The rear tire leaves the ground, as the bike lurches forward. Time to put my feet on the ground, and stop myself the old-fashioned way. Forward momentum cannot be stopped however, as my ass leaves the seat. For the briefest of moments, the delusion I have mildly entertained for years is finally realized: I’m flying. I am finally flying! I am flying in the air!
But racing into the clouds, shrouding myself in the soft blue of the sky, visiting my friends abroad using the grit of my own locomotion, was not to be achieved on that day. After the tenuous, split-second, motionless hang – when a projectile reaches the apex of its upward motion – passed and I began my downward descent, The “Failure to Fly: Contingency Plan A” manilla folder was wiped of dust, and implemented.
The gravel from the road digs into the palms of my hands as I execute a near-flawless break-fall. Had the bicycle not tumbled with and over me, banging my damn ankle (recently healed!), it really would have been quite the illustrious, if overdone, break-fall. Brown belt level. At least.
There I was again, basking in the spectacular weather. The ground was cool. Laying face-up on the side of the road, blinking, bleeding but unharmed, surveying the series of events which led me to that exact moment, I might’ve had the best view of the sky in all of Austin. What a lovely day it was!
Fifteen seconds passed, and I had still not made the decision to move. Not for any particular reason. I was still ‘taking stock of where my life went wrong for me to have ended up there,’ and wondering whether there was any conceivable way to recover some of the lost Dr. Pepper, when a brown van pulled over on the other side of the road and rolled down the window…:
“Hey, are you okay? Do you need an ambulance?” asked a woman my mother’s age.
“No, I don’t need an ambulance,” I told her, sitting up. ‘Don’t look at my face,’ I wanted to add. ‘Never recognize me again. Pretend this never happened.’
“I saw the whole thing, young man! When you weren’t moving, I thought you were dead.”
“I’m fine, I’m fine. Just my ego, just my ego. Thank you.” If I had had one, I would have shot her van with a bazooka as she drove away. The Embarrassment. The Self-Loathing.
I stood up in base, walked over to the bicycle, pulled it to the side of the road for inspection Also unharmed.
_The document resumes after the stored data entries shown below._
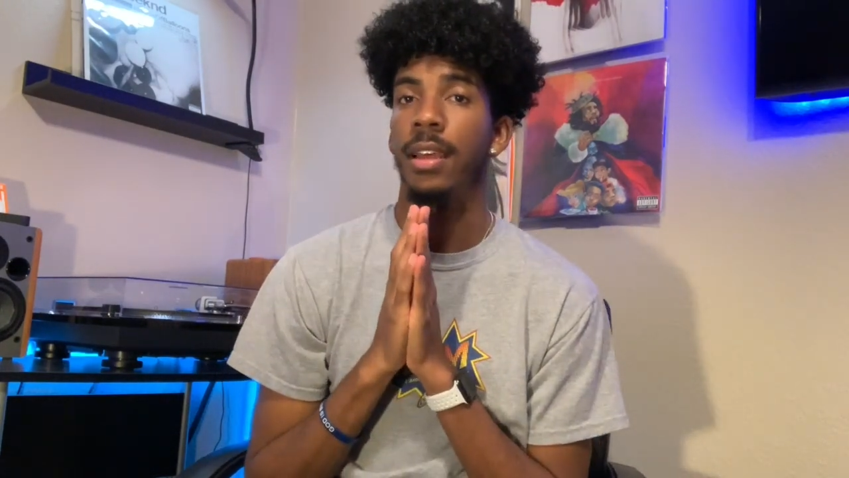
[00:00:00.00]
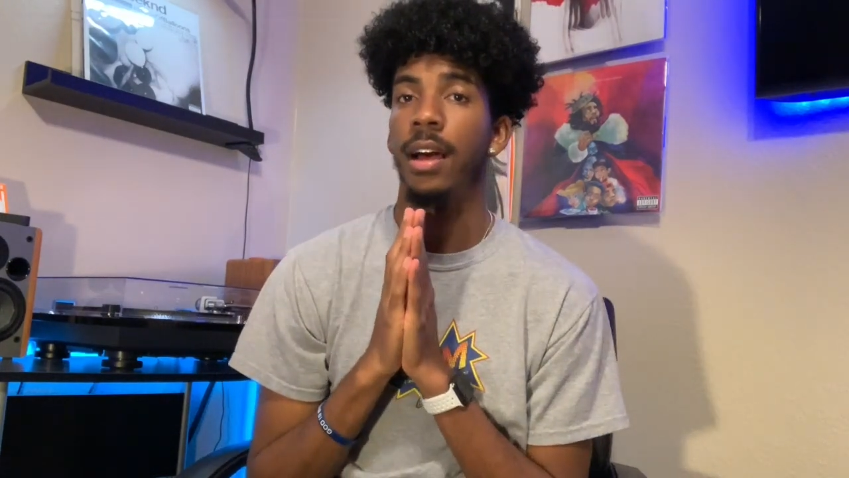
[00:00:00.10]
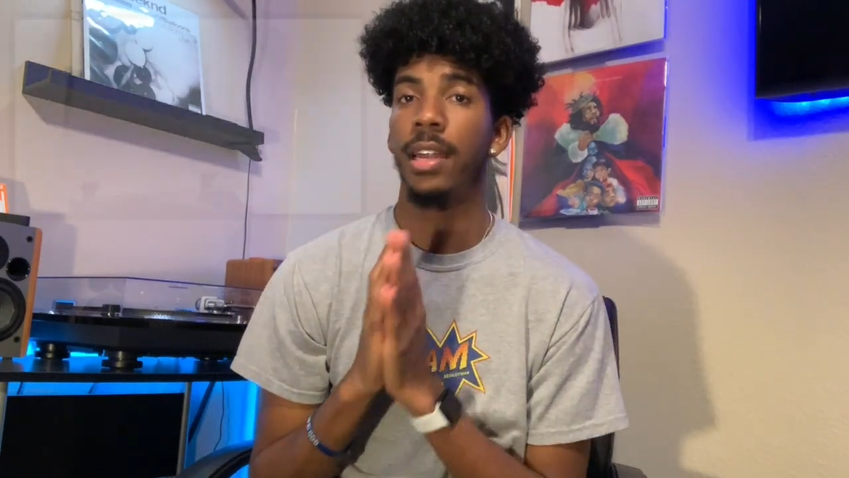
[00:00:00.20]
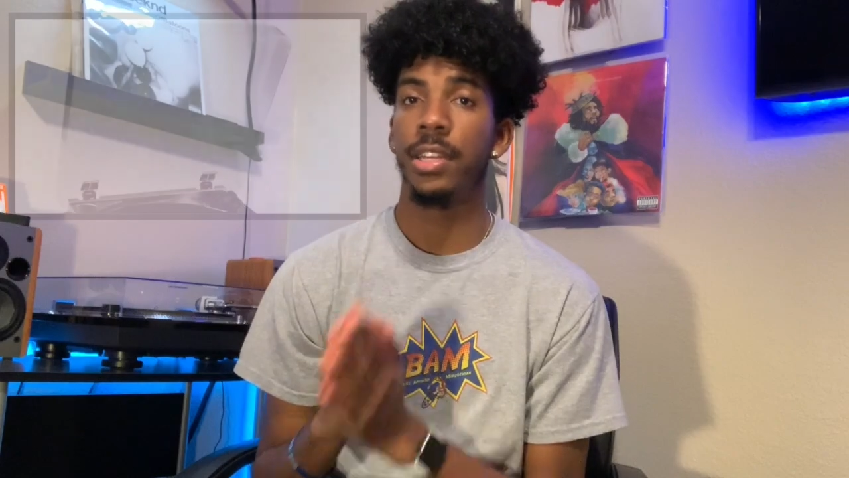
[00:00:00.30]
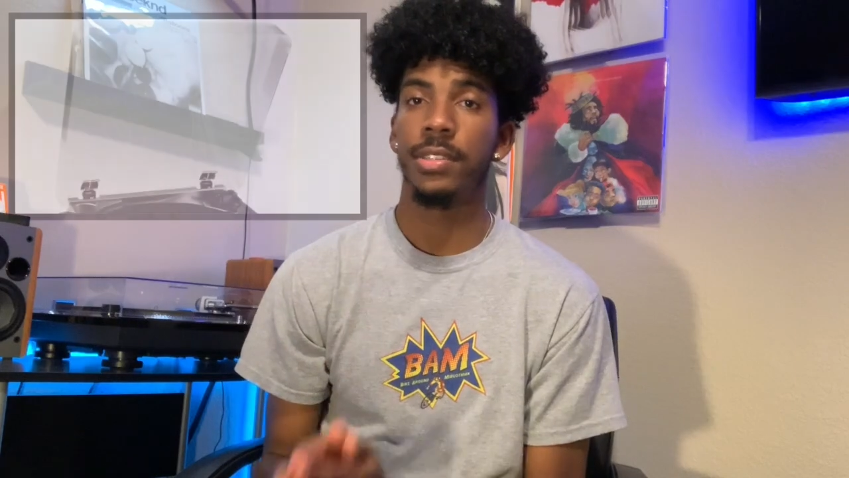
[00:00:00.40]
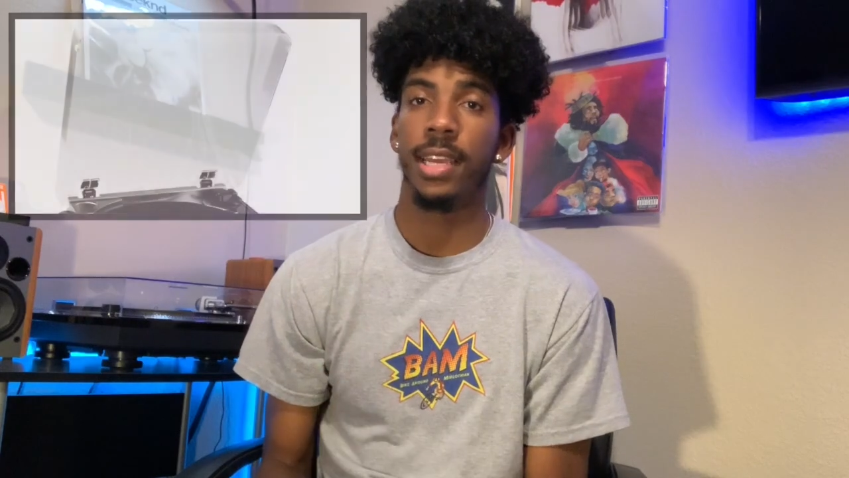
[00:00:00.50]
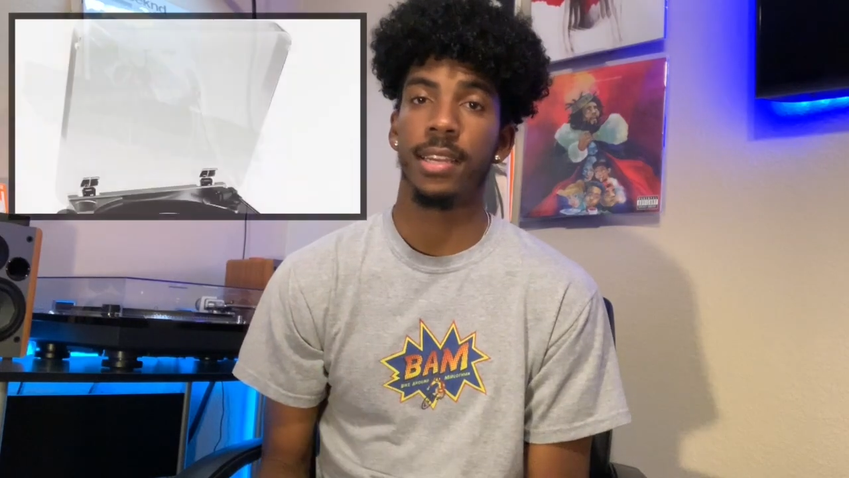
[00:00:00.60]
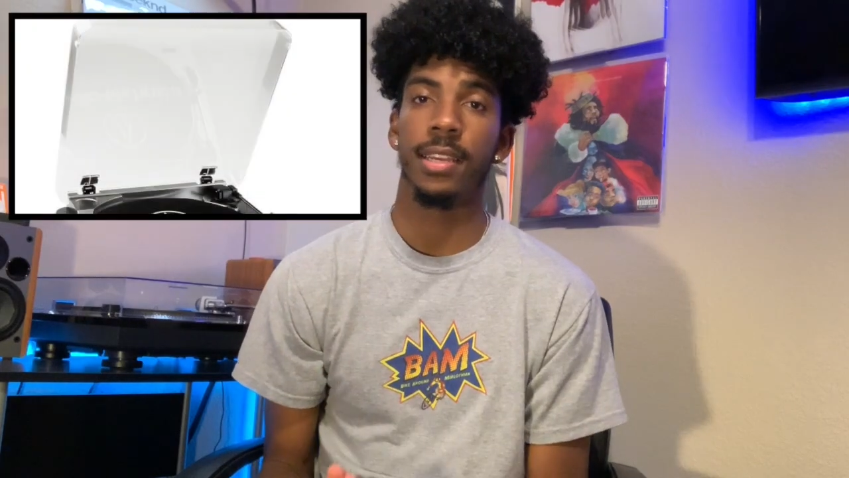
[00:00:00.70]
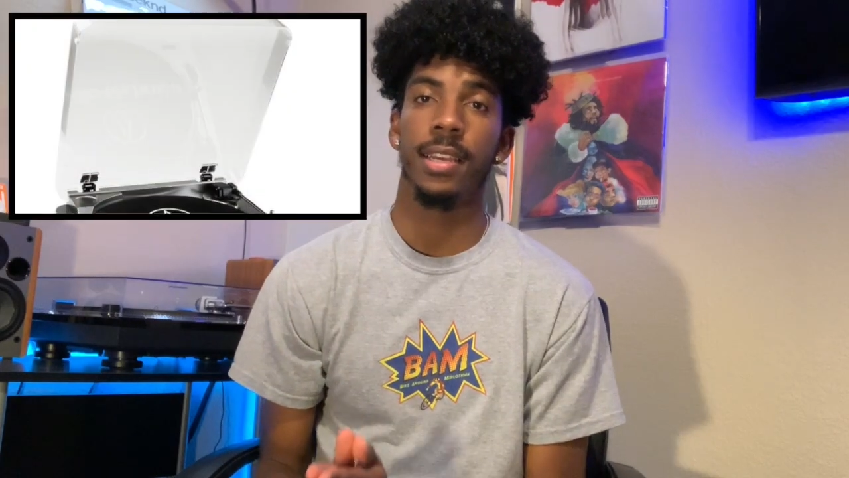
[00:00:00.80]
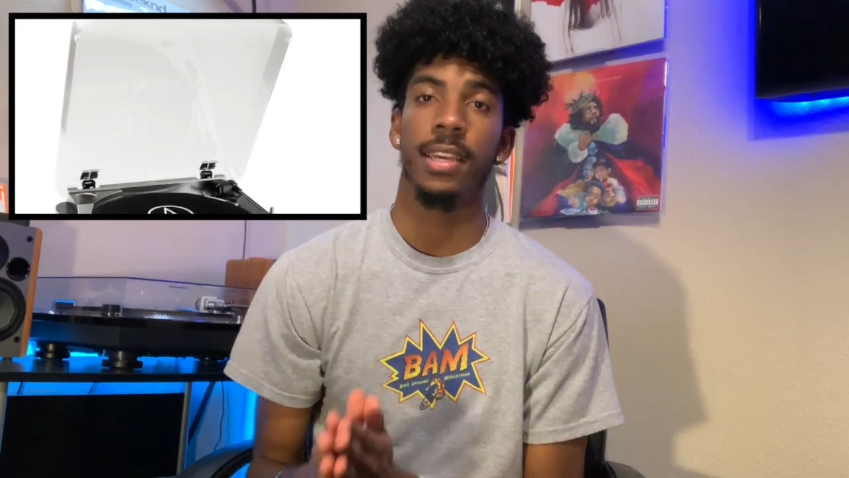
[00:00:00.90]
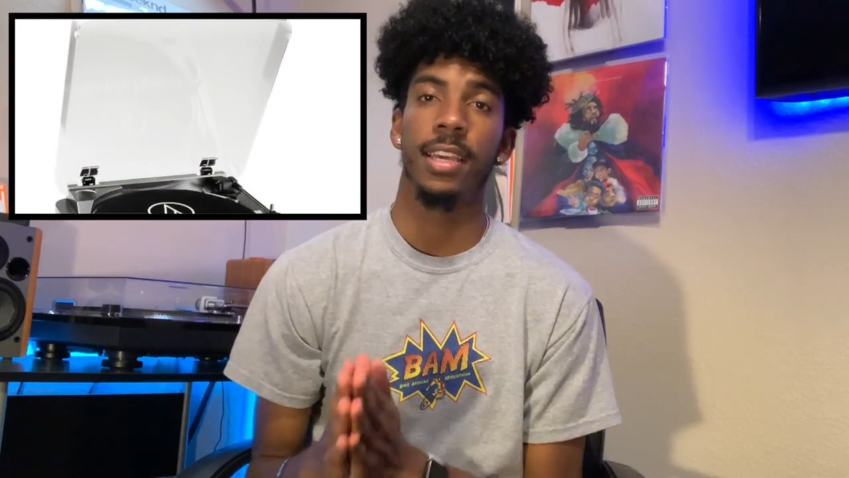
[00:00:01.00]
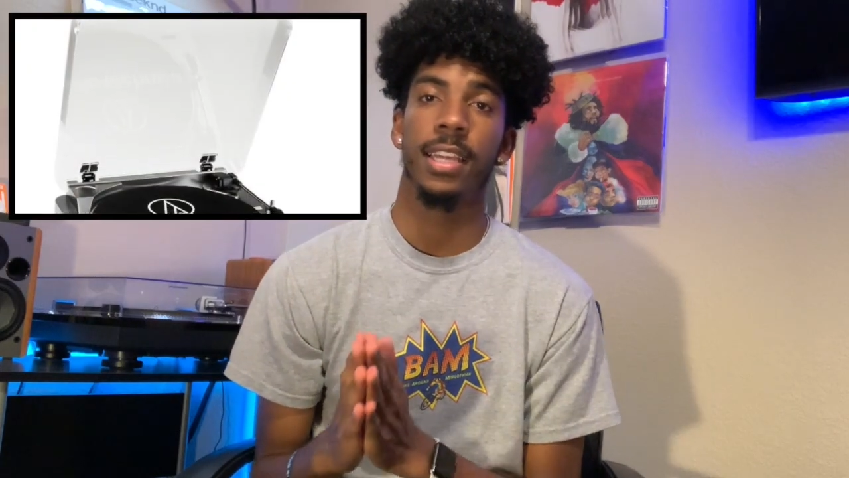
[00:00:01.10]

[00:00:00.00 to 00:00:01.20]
Audio-Technica.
Does my friend’s bicycle know how to break-fall too? Apparently so. Hands bleeding and now terrified of falling off bicycles at any speed (but most especially high speed), I pedaled home, thoroughly washed the blood off my hands, grabbed a pair of tweezers, and carefully removed the bits of hanging skin and imbedded rocks from my palms. The Pain. The Horror.
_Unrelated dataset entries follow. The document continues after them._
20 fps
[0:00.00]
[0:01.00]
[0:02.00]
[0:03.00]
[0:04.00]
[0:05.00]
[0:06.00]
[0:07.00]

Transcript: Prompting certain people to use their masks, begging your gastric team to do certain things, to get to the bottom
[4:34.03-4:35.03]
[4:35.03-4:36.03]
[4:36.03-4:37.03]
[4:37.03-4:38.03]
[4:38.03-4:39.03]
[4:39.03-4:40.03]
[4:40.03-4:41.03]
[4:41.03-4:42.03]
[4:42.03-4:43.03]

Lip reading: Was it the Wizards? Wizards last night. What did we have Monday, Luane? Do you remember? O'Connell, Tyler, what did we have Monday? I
I abstained from telling the story for several reasons. I wanted to be sure I was unharmed, which I am. Otherwise, it’s not really funny…or, at least, a lot less funny. Secondarily, I wanted to find a YouTube video illustrating the kind of fall it was. An hour of mostly hilarious searching later, and I found one…missing only the break-fall…and the simple, objective fact my fall was faster, stupider, more embarrassing, and more painful.
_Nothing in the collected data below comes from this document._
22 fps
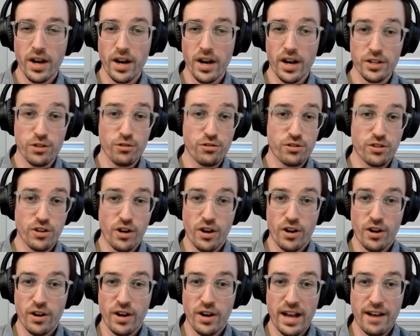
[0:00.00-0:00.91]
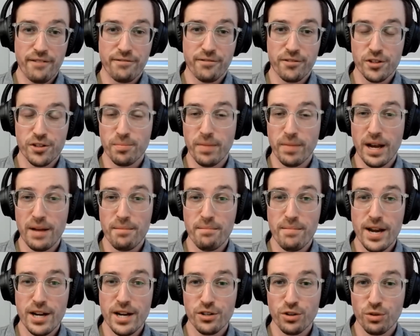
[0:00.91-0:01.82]
Uh, you saw efforts by
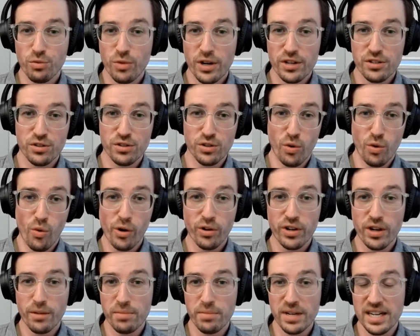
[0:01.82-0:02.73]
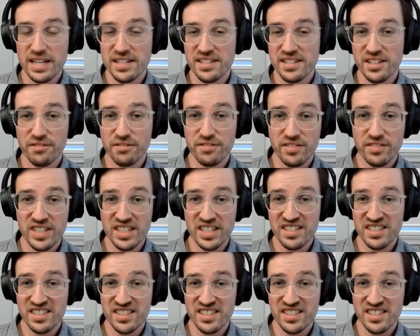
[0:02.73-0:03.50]
major Western oil companies in the 50s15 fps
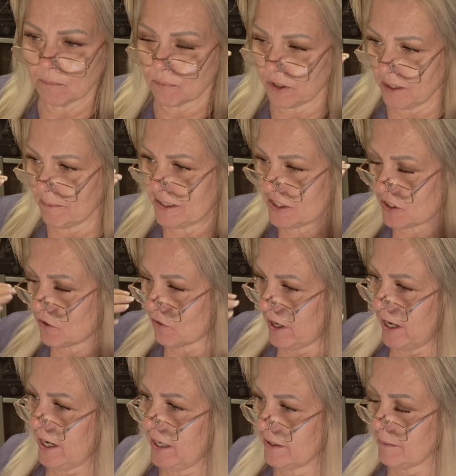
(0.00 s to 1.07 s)
pretty much
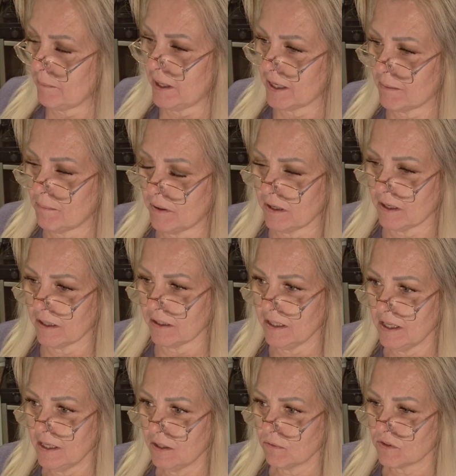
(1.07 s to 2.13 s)
gray, and the bottom part
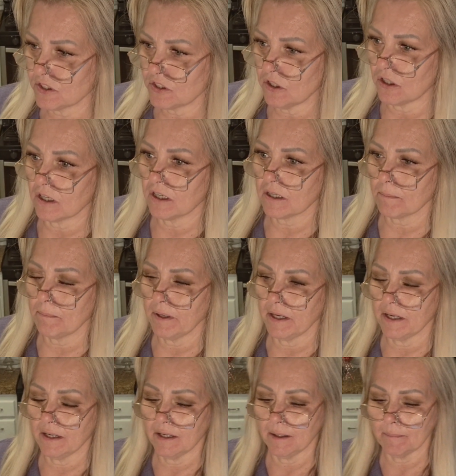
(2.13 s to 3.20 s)
was dark.
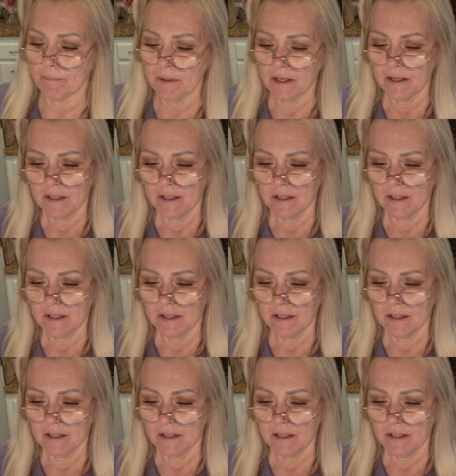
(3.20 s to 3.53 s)
But I'm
If I had fallen on the road like this girl, going at the speed I was going, the person writing to you now would be, at a minimum, much uglier.1 Even with the break-fall, I still got a little scuffed up and spent all the next day in bed, too sore to move, watching episodes of Seinfeld. And at a maximum…dead. Or worse, severely or vegetable-type handicapped.2
Break-falls. Learn them. They could save your life one day. Seriously. Do it.
1. Sunday was my first day back on the bike. First thing I did was buy a helmet, thank you. I thought they were dorky…no, wait. They are dorky. But I had been inaccurately assessing the risk involved in falling off a bicycle, prior to the fall itself. I’ll always wear it now.